Sin poderlo evitar, de pronto, mi irónica manera de ver las cosas me impuso reflexiones algo más serias. No sabría decir porqué, pero me dio por pensar que yo, como materia también,
era como el aluminio y plástico que componían aquellas sillas. Aunque con estructura y porcentajes distintos yo también era materia que tenía que conformarme con ser lo que era.

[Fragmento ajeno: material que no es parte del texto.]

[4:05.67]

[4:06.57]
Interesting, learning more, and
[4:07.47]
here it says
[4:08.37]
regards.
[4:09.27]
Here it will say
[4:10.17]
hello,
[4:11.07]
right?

¿Acaso nosotros no estamos obligados también a aceptar la vida que se nos otorga, independientemente de nuestra voluntad, y también sin saber el motivo?, me dije continuando con
mis extrañas divagaciones sobre un tema que sólo conseguía embarullar, aún más, la idea que yo, debido a mi enfermiza infancia, tenía sobre la existencia. ¿Es que se puede llevar
la contraria a la naturaleza cuando ésta decide componer con la misma materia animalitos tan diversos, entre los que nos encontramos nosotros? Desde luego que no, tuve que admitir
a pesar de sentir la habitual punzada de frustración siempre que reconocía tan amarga impotencia. Quizá sea, para oponernos a esa tiranía, que nosotros los humanos, recurramos
a imaginar que somos parte de gloriosas misiones y destinos imposibles. Incluso algunos, ya con su ego desbocado, con tal de conseguir su momento de gloria y así satisfacer
su desmesurado orgullo, son capaces de recurrir, no solo a cometer acciones deleznables, sino hasta llegar a matar a sus semejantes.

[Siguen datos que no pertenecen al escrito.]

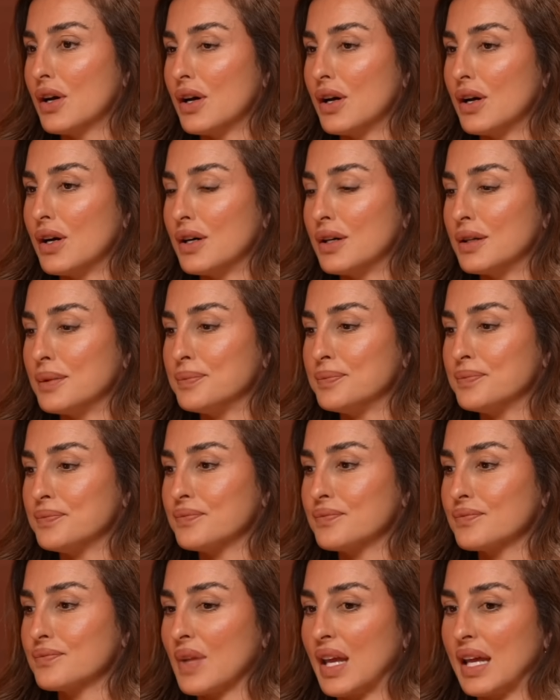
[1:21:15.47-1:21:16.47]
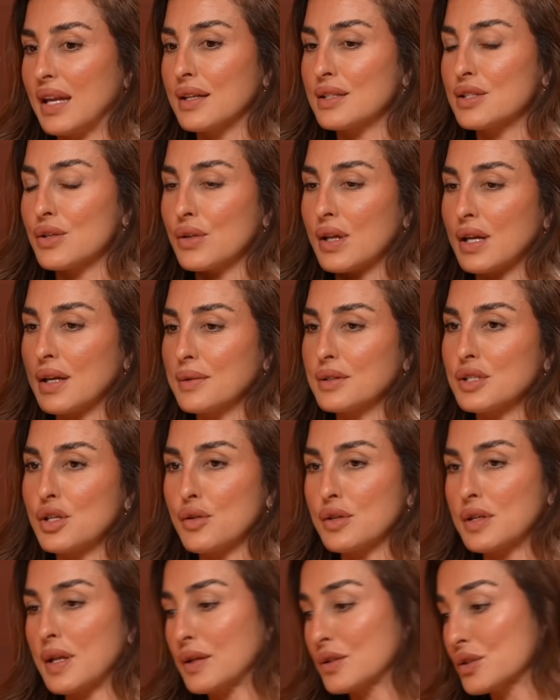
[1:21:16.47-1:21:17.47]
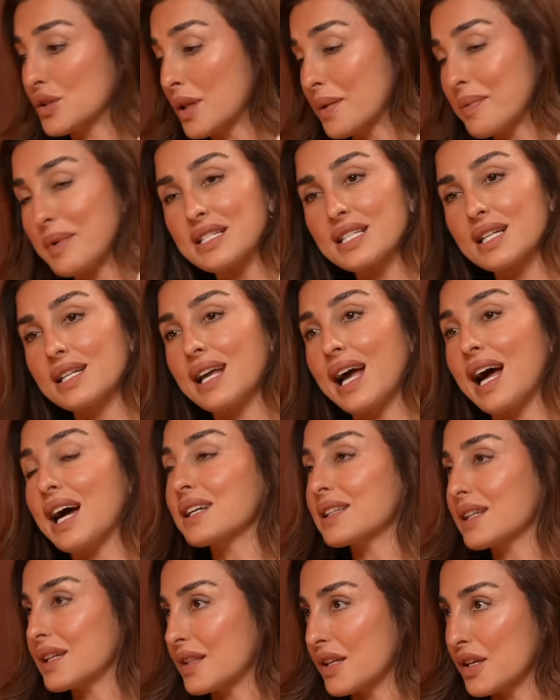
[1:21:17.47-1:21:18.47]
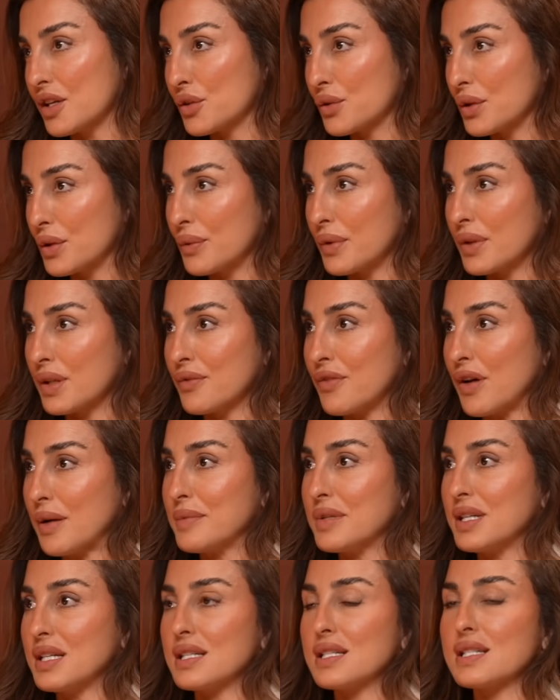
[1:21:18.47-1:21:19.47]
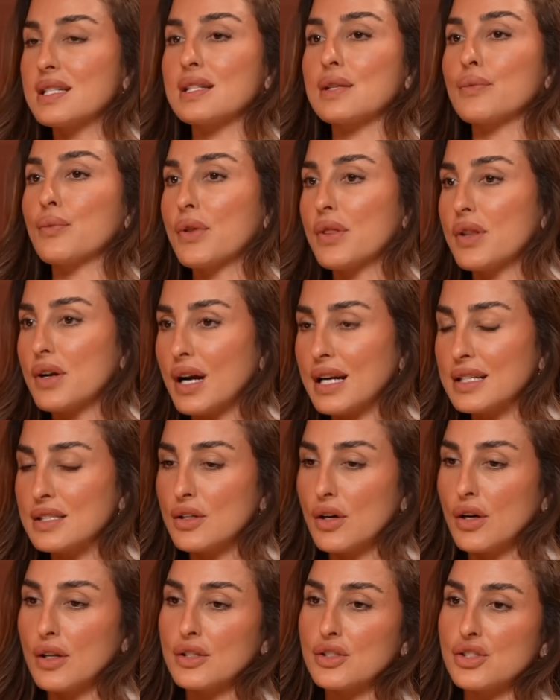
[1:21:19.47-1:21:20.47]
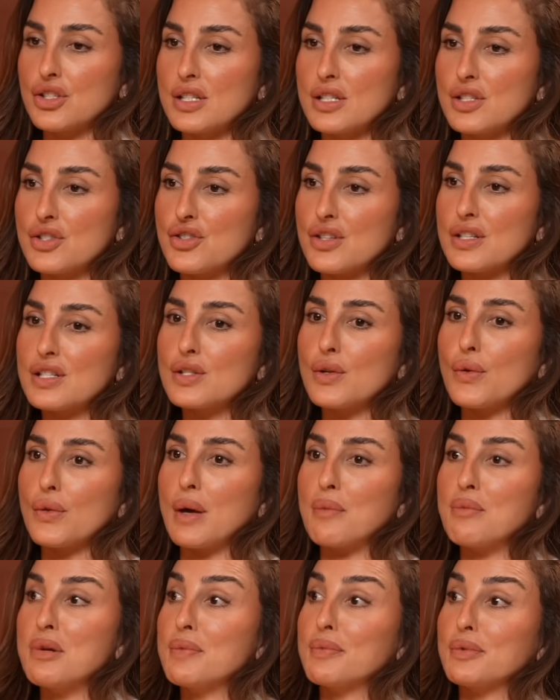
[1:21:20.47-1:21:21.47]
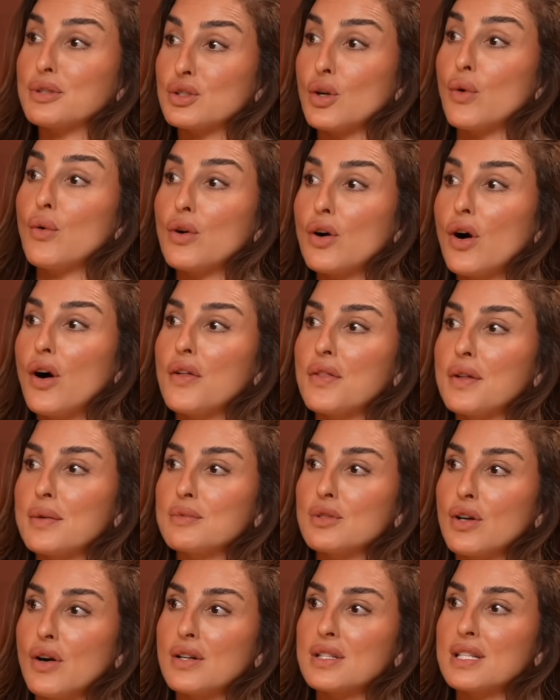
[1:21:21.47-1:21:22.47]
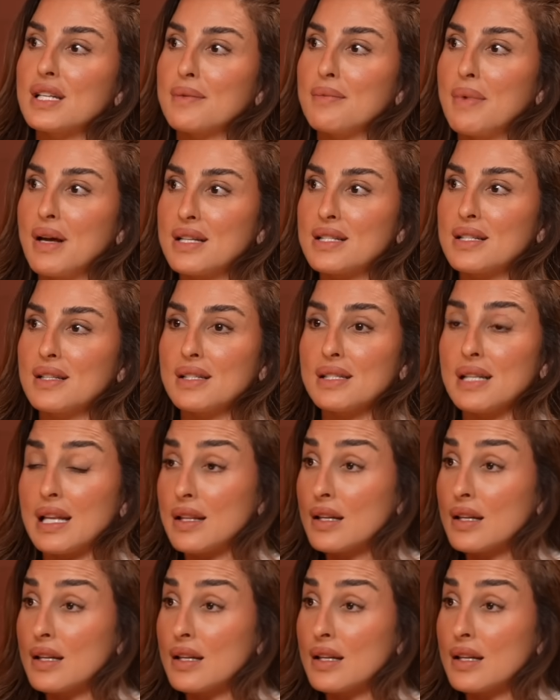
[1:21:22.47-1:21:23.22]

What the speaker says: So they basically act like they agree with the feminists, with their ideologies, just so that people don't call them toxic masculines.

En lo que parece que todos estamos de acuerdo es en que una vaca, por no citar más que a uno de los millones de otros animalitos como nosotros, y hasta hace poco también otros
humanos de razas y colores distintos, no tiene derecho a ser reconocida como un ser igual a todos los demás, y sólo porque todavía sigue desnuda, no utiliza el tenedor
y el cuchillo para alimentarse, y pasa del móvil.

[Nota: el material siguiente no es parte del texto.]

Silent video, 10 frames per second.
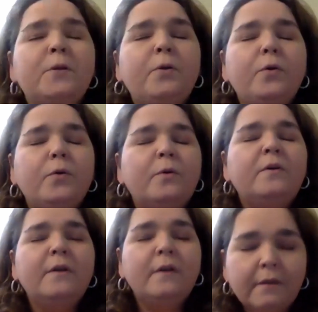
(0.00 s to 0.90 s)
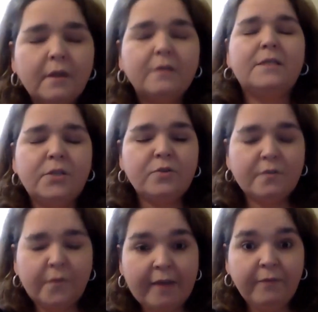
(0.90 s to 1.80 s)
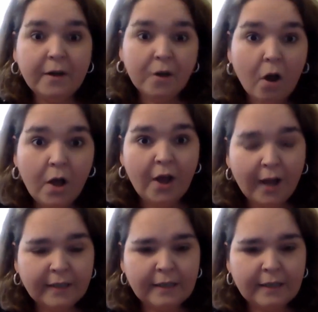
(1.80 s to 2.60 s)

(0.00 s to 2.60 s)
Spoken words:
who the Sisters of Life can call on,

Tal vez porque aún no había desayunado que, de repente, me apeteció hacerlo en una de aquellas terrazas. Todavía con mi cabeza llena de las divagaciones que había estado haciendo
mientras cruzaba la solitaria placita, me senté, así, sin más, en una de las sillas de la terraza que tenía más cercana. Un tanto sorprendido por mi propia acción, enseguida la
justifiqué imaginando el goce que me proporcionaría tomar un café en medio de la tranquilidad que reinaba en esos momentos en aquel lugar. Claro que, apenas había terminado de
sentarme que, de repente, como si obedeciera a un mandato interior, me levanté de aquella silla para ir a sentarme en otra que estaba situada frente a una de las mesas que estaba
más cerca de la puerta de entrada al local. Quizá fuera porque todas las mesas y sillas las tenia a mi entera disposición lo que motivó que, antes de terminar de acomodar el
caballete a mi lado en el nuevo asiento, volví a levantarme para correr a sentarme frente a otra mesa que estaba al otro lado de la terraza. Sin embargo, aunque ahora sin mucha
convicción, todo hay que decirlo, volví a levantarme de aquella especie de silloncito en el que ya creía haber encontrado el asiento definitivo, para dirigirme a otro similar,
pero desde donde yo podía ver la entrada a la cafetería. Fue allí que, tras depositar mi caballete donde no pudiera entorpecer el tráfico de los camareros que, ya sin más titubeos,
me dejé caer en el asiento con la firme decisión de no volver a cambiarme de sitio.